I really wish we could use u7 for this. It's the actual range that std.ascii works with and it'd fit perfectly. But currently u8 is used everywhere.
There is this comment in the original:

// I could have taken only a u7 to make this clear, but it would be slower
// It is my opinion that encodings other than UTF-8 should not be supported.
//
// (and 128 bytes is not much to pay).
// Also does not handle Unicode character classes.

Why would it be slower? I think through the type system we can make this not be slower.
I wanted to conduct some testing regarding this but sadly you can't even take a string like "hello" as []const u7 for a function parameter so language support is kind of missing here. Any opinions on this?
Wouldn't it be great if the following worked and we had automatic coercion?

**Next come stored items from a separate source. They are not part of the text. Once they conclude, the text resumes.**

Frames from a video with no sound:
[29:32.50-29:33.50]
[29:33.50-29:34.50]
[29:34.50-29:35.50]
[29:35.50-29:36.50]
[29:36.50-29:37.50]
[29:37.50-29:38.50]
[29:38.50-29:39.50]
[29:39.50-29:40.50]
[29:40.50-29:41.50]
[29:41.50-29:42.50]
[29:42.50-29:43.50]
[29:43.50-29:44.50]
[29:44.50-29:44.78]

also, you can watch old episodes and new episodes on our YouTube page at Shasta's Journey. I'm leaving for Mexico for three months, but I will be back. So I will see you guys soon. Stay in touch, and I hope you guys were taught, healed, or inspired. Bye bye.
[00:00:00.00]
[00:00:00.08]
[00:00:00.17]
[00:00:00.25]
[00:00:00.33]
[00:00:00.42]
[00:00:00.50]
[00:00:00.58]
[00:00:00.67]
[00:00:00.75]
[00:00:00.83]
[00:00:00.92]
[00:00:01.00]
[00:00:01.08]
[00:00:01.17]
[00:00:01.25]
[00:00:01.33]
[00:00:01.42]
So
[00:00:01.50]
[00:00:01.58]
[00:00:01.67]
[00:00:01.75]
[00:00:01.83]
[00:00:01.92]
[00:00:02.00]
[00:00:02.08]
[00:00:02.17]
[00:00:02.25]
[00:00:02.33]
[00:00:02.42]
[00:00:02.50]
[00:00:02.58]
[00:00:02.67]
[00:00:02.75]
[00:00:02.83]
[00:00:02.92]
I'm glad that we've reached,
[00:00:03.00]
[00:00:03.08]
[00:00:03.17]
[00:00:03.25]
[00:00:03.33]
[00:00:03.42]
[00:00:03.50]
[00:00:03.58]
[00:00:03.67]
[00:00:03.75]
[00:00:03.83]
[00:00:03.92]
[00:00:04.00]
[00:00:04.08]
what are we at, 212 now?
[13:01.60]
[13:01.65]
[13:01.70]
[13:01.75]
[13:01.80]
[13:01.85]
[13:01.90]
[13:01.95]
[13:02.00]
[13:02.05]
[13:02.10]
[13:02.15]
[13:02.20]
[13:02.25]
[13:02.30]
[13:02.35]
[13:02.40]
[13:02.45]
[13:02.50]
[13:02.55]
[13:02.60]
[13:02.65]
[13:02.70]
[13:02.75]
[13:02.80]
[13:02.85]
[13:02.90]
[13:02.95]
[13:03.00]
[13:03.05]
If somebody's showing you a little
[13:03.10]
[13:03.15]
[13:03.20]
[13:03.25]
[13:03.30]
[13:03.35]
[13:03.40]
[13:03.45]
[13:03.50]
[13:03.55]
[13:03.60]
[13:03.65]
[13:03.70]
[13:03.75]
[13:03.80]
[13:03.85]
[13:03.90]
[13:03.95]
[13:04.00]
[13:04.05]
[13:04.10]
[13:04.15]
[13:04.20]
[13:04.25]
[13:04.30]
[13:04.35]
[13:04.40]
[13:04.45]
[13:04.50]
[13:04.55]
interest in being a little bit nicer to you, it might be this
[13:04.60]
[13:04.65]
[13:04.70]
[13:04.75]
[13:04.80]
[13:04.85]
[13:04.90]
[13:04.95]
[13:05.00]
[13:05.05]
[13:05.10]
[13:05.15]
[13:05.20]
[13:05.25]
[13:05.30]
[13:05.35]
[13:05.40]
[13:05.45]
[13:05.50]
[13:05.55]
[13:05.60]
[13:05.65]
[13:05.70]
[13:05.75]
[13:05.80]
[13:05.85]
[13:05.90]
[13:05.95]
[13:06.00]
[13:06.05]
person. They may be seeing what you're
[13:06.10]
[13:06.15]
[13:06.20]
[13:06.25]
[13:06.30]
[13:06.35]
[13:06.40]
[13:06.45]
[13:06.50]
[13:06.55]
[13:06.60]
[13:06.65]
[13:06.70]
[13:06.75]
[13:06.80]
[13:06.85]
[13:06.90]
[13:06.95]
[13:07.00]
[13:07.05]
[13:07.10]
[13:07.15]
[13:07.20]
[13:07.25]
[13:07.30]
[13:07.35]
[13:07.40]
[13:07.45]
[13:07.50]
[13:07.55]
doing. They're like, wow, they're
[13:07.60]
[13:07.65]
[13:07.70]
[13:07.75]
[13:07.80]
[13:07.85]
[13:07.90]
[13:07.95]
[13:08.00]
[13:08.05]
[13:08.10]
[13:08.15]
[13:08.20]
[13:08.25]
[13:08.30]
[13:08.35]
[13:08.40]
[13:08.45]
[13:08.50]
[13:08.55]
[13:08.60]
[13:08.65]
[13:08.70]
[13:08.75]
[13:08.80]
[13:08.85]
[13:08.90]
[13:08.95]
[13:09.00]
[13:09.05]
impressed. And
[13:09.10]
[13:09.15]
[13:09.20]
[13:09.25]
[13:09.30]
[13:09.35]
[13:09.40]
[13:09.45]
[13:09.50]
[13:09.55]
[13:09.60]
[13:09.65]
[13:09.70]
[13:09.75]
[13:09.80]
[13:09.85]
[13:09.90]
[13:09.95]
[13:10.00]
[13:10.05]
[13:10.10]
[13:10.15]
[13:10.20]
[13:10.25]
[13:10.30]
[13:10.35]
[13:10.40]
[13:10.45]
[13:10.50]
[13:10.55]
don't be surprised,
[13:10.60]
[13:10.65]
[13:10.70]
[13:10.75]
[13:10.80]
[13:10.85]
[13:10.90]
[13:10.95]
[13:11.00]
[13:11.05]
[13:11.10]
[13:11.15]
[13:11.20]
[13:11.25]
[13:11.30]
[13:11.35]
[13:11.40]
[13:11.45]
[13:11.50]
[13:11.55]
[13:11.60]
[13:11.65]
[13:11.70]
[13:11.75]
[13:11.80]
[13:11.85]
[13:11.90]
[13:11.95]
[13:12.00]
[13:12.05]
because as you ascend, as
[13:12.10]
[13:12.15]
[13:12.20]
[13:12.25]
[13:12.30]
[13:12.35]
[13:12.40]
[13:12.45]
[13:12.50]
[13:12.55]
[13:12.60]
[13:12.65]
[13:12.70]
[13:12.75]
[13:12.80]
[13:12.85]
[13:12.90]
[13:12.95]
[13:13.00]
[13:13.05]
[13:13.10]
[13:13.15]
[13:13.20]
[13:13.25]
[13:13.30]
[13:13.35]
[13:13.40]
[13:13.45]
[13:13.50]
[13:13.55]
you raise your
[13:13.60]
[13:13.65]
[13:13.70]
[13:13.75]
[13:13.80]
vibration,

pub fn lowerString(output: []u7, ascii_string: []const u7) []u7 {
    std.debug.assert(output.len >= ascii_string.len);
    for (ascii_string) |c, i| {
        output[i] = toLower(c);
    }
    return output[0..ascii_string.len];
}

pub fn main() void {
    var buf: [1024]u7 = undefined;
    lowerString(&buf, "HELLO WORLD"); // The string will be coerced because all characters are < 128 
}

Any opinions? One advantage of using u7 would be that the combined table could always be 128 zero bytes smaller than currently. This is not optimized out. This could also be solved by introducing a char < 128 check in CombinedTable.contains but that might actually be slower. In that case u7 feels like the better way.

@ifreund
Copy link
Member

ifreund commented May 11, 2022

The main problem with using u7 is that it is undefined behavior in the current stage1 zig compiler to cast between []const u8 and []const u7 and read the memory as a type differing from the type used for the last write. This is due to the fact that we use llvm's arbitrary bit width integers and therefore inherit their semantics. In particular, see the documentation of the load and store llvm IR instructions here: https://llvm.org/docs/LangRef.html

It is an open question whether/how we will change these semantics for the zig language spec, possibly enabling usage of u7 here. For now I think we have no choice but to stick to u8, at least where slices are concerned.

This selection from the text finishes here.